The school district is Chester Uplands, and they've been in the charter-related news before. Specifically, they were the poster child for how a careful gaming of the charter system in Pennsylvania could result in huge charter profits. As I wrote at the time:
The key is that while all CUSD students with special needs come with a hefty $40K for a charter school, they are not all created equal. Students on the autism spectrum are expensive to teach; they make up 8.4% of CUSD special ed student population, but only 2.1% at Chester Community Charter School, and a whopping 0% at Widener and Chester Community School of the Arts. Emotionally disturbed students are also costly; they make up 13.6 % of special ed at CUSD, 5.3% at Chester Community, and zero at the other two. Intellectual disabilities make up 11.6% for CUSD, 2.8% for CCCS, and zero for the others.
Speech and language impaired, however, are pretty inexpensive to educate. CUSD carries 2.4% of the special ed population in this category, but the three charters carry 27.4%, 20.3% and 29.8%.Back in 2015, this helped put CUSD in the astonishing position of giving more money to charter schools than it received from the state.
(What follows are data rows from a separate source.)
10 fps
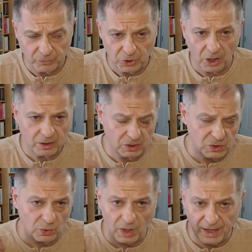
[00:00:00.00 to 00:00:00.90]
darkness
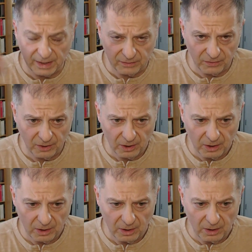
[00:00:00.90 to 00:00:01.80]
to light.
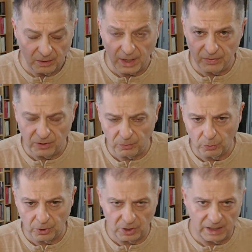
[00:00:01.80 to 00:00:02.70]
And the
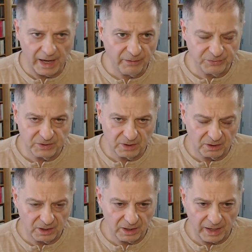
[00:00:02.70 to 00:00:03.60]
word left
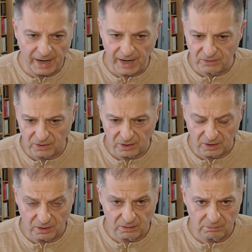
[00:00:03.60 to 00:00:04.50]
in
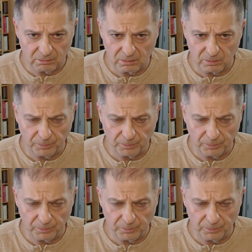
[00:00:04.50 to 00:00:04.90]
Latin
|Gureghian's PA home, where he|
no doubt sits and thinks about
how he does it all for the children
In 2015 the district made a deal for charters to accept less money for students with special needs, but the cyber charters went to court to be exempted-- and the court eventually agreed, giving CUSD a huge retroactive bill to pay cyber charters.
The district has long been attractive to worst of charter vultures. Not just the cybers, but for-profit management companies like CSMI, founded by the infamous Vahan Gureghian, charter school multimillionaire and generous GOP donor.
Currently, charters enroll about half of the 7,000 student district population. CSMI would like to have a larger piece of the pie and run all of the elementary education in Chester Uplands, and it has asked the court to hand them over (because the district itself has no say in this). CSMI runs some charters elsewhere, including a school in New Jersey that is the subject of a whistleblower lawsuit. The suit was filed by a former principal who says she was fired for making a fuss over CSMI's policy of cutting corners to make a buck. Cutting corners didn't just mean cutting services; it also meant falsifying records and misappropriating funds. Great company.
|The Palm Beach mansion Gureghian just sold at a profit.|
There's probably a whole separate room just for thinking
about the children.
The Inquirer quoted the CUSD school board president--his primary concern isn't the charter takeover of the elementary schools as much as it is the inadequate funding from the state. "Ask them what they have done for 25 years in Chester Upland." He has sort of a point, but the fact is that this non-weathy non-white district is in danger of losing all local control and voice.
This is what chartering as a tool of privatization looks like. Gut the public schools. Chase the students into profitable charters. Strip every last asset from the public school and strip all the power from the voters and taxpayers. Operate charters like businesses; every dollar you spend on students is a dollar you don't get to keep. Make some guy a multimillionaire while stripping public education and democratic voice from the members of a poor community.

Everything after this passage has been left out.